Technological advancements and innovative farming techniques offer new opportunities for making sustainable and healthful food more accessible to a wider audience. Urban farming and vertical and community gardens are examples of how cities can embrace biodiversity and local production principles, even in densely populated areas.

Educational initiatives and digital platforms play crucial roles in spreading the message of Slow Food and Ch’ang Ming, empowering individuals with the knowledge to make informed food choices. As these movements evolve, their integration into policy and public discourse could pave the way for a more equitable and sustainable food landscape.

The journey towards a holistic approach to eating, grounded in the wisdom of the past and the present innovations, invites a reimagining of our relationship with food. It’s a path that promises enhanced personal and planetary health and a deeper sense of community and connectedness at the global table.

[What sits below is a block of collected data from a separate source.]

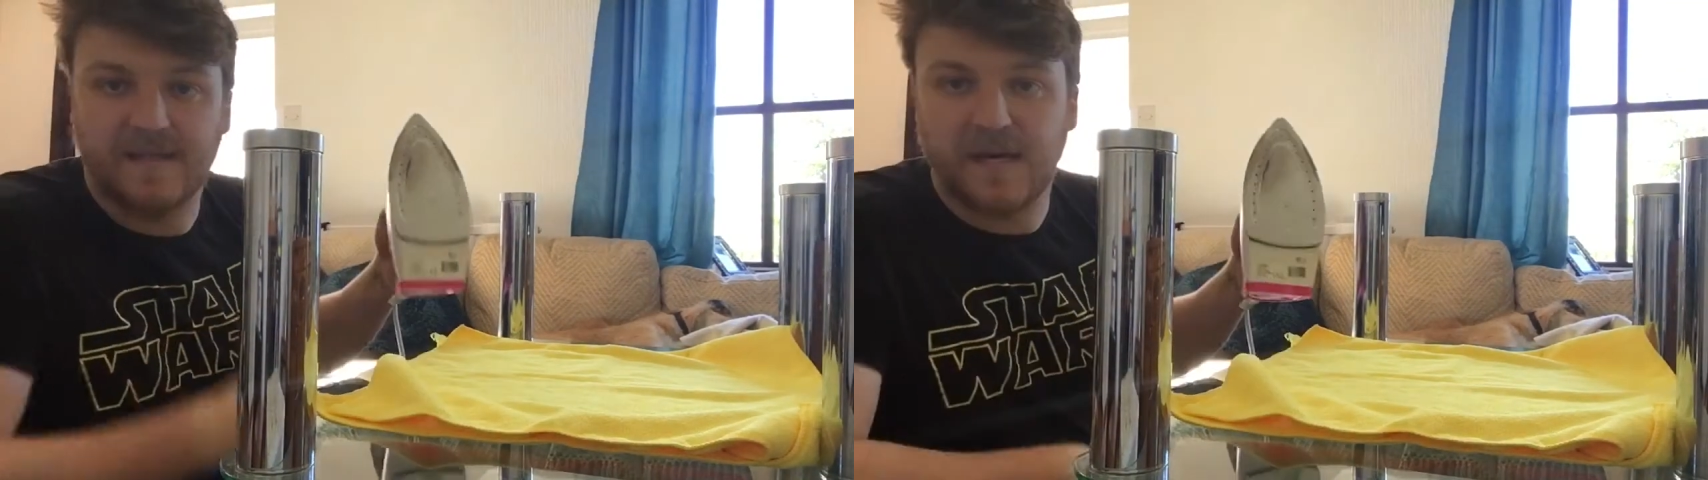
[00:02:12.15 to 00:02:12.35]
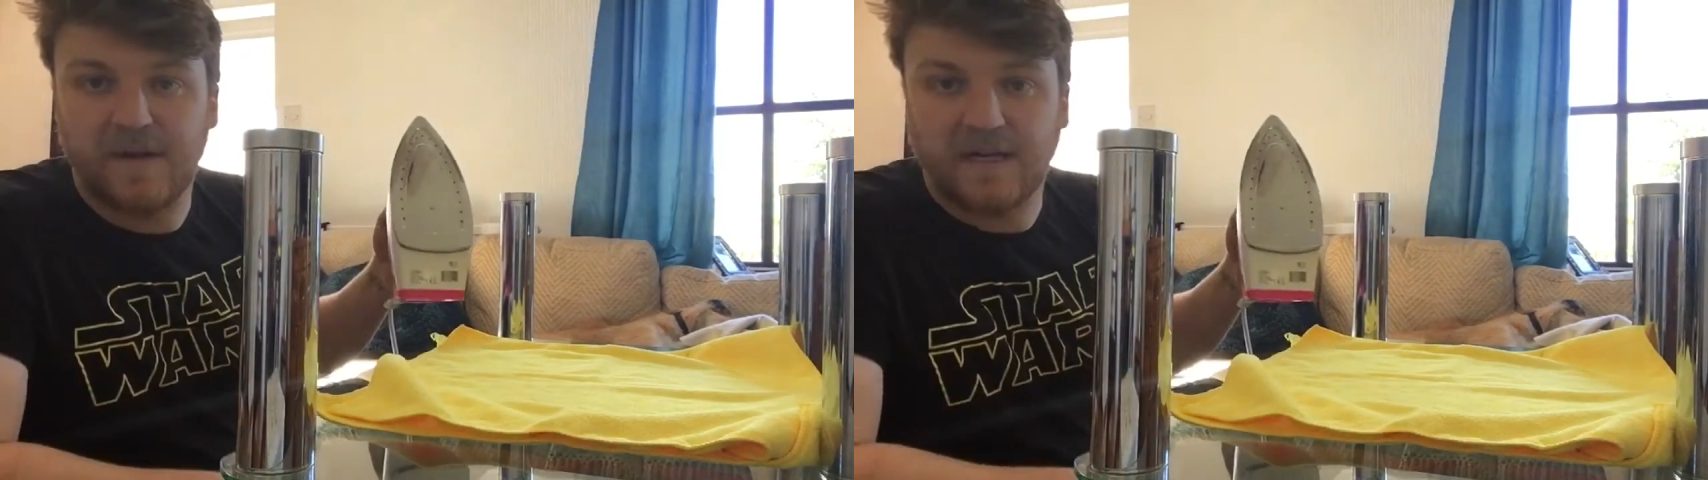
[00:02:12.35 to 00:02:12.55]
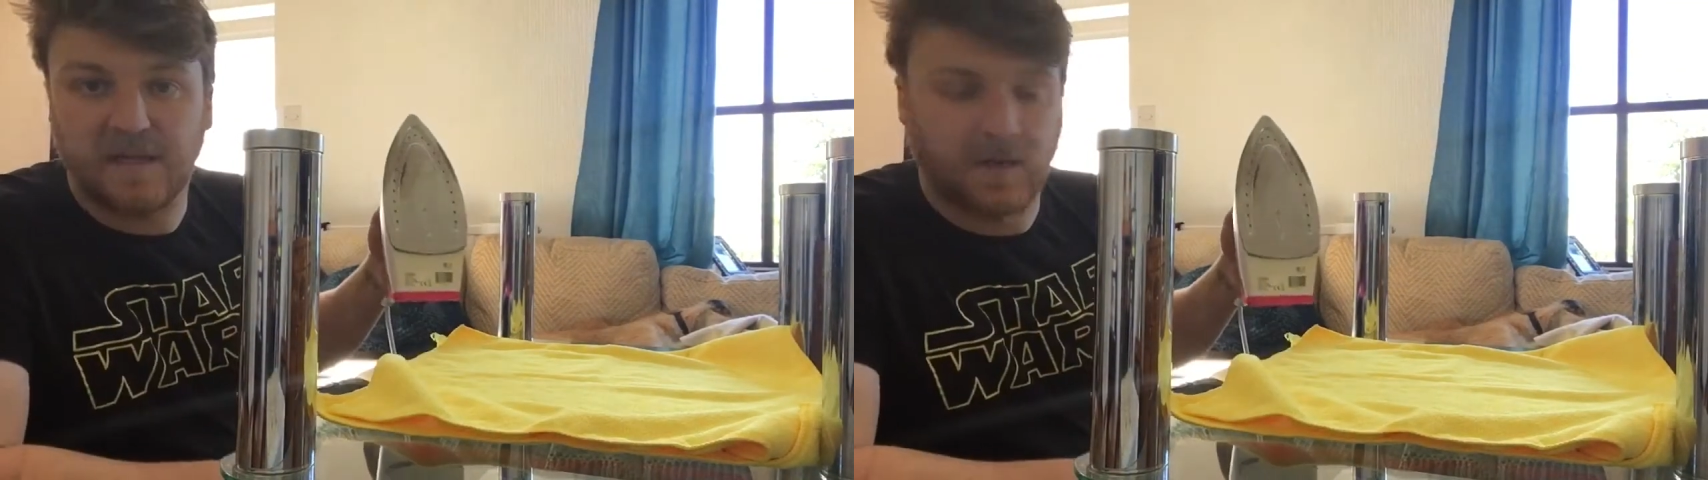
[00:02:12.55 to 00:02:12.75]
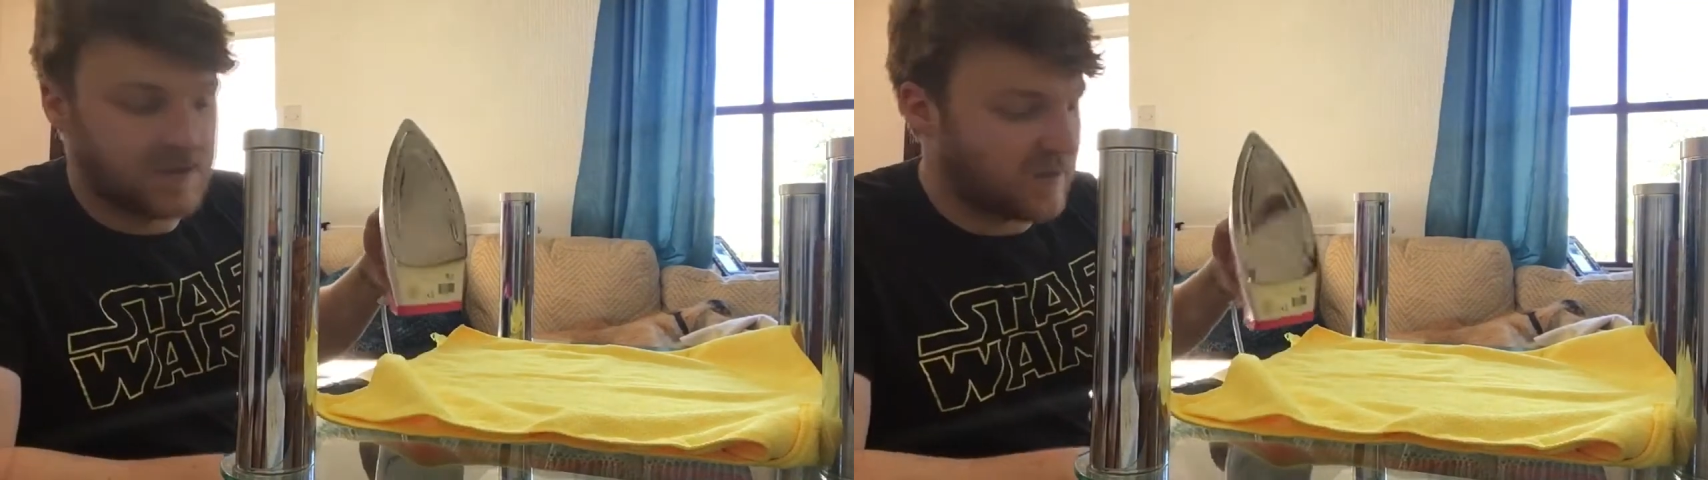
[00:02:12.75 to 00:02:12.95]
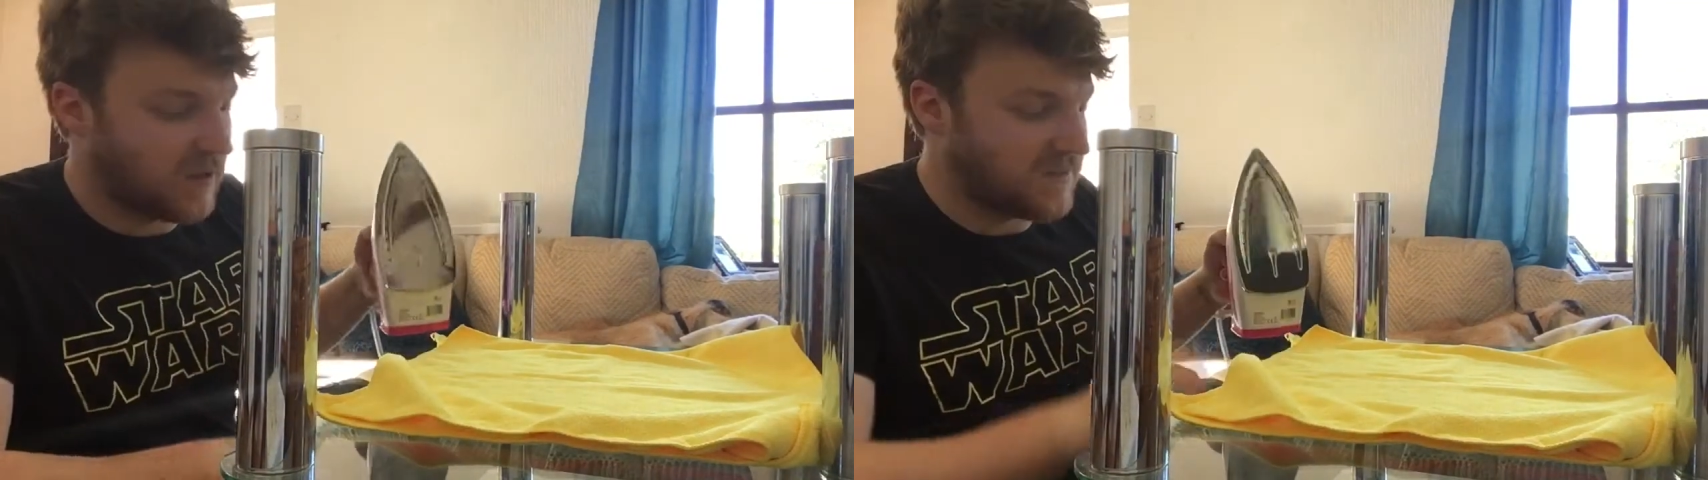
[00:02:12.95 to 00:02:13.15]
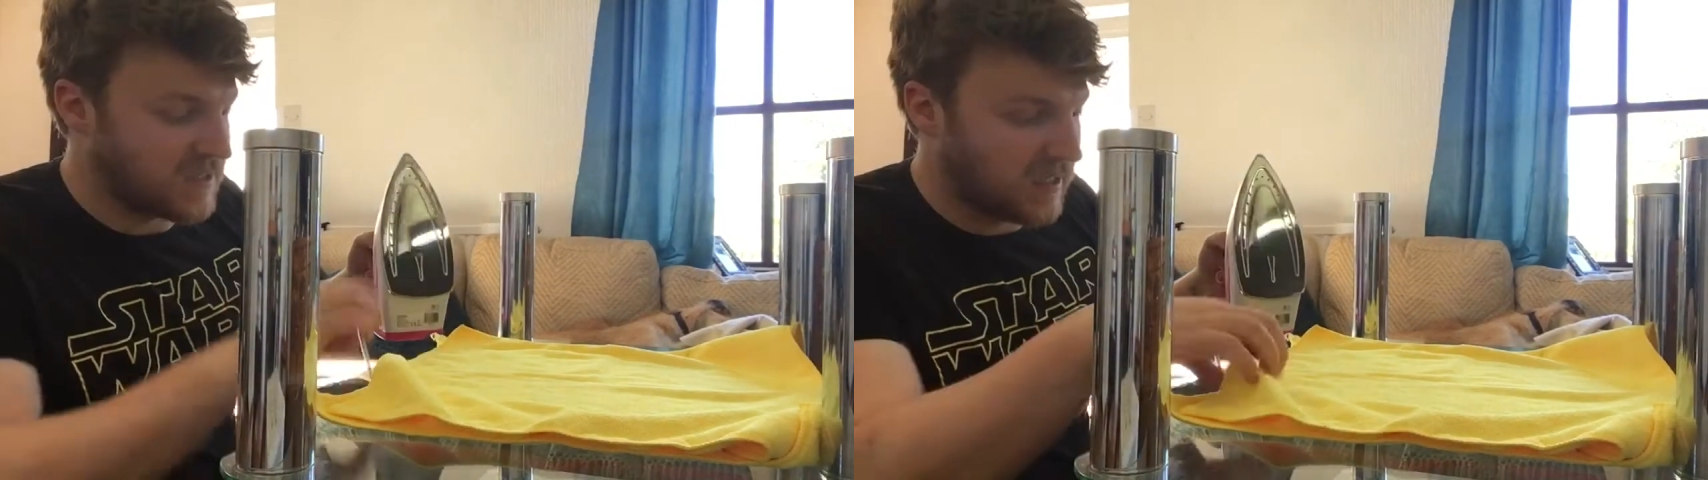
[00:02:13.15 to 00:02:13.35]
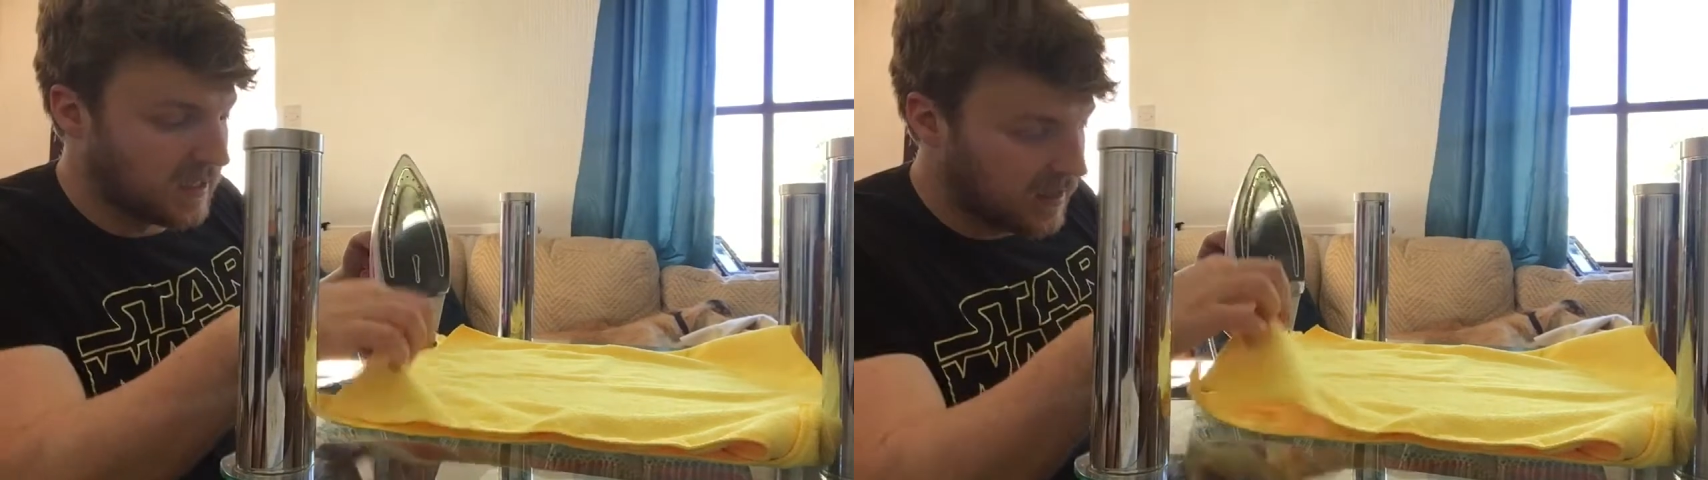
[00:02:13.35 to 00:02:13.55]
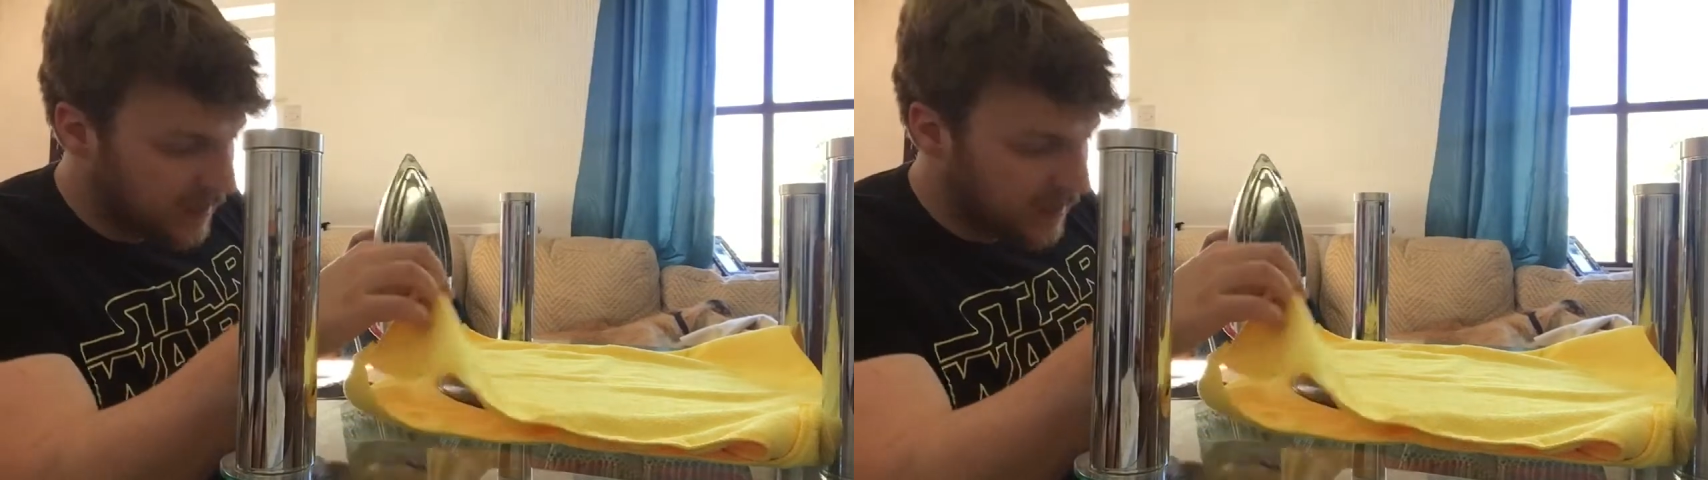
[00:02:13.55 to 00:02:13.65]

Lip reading: directly onto it, obviously.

In crafting this exploration of Slow Food and Ch’ang Ming, we’ve woven a narrative highlighting the importance of sustainable, ethical, and health-conscious food choices and inviting readers to consider their relationship with food holistically. This journey into the heart of two movements that span cultures and centuries reminds us of the power of collective action and individual choice in shaping a future where respect for the earth and each other is paramount. As we look forward, let’s embrace the wisdom of the past and the innovation of the present to nourish our bodies, our communities, and the planet we call home.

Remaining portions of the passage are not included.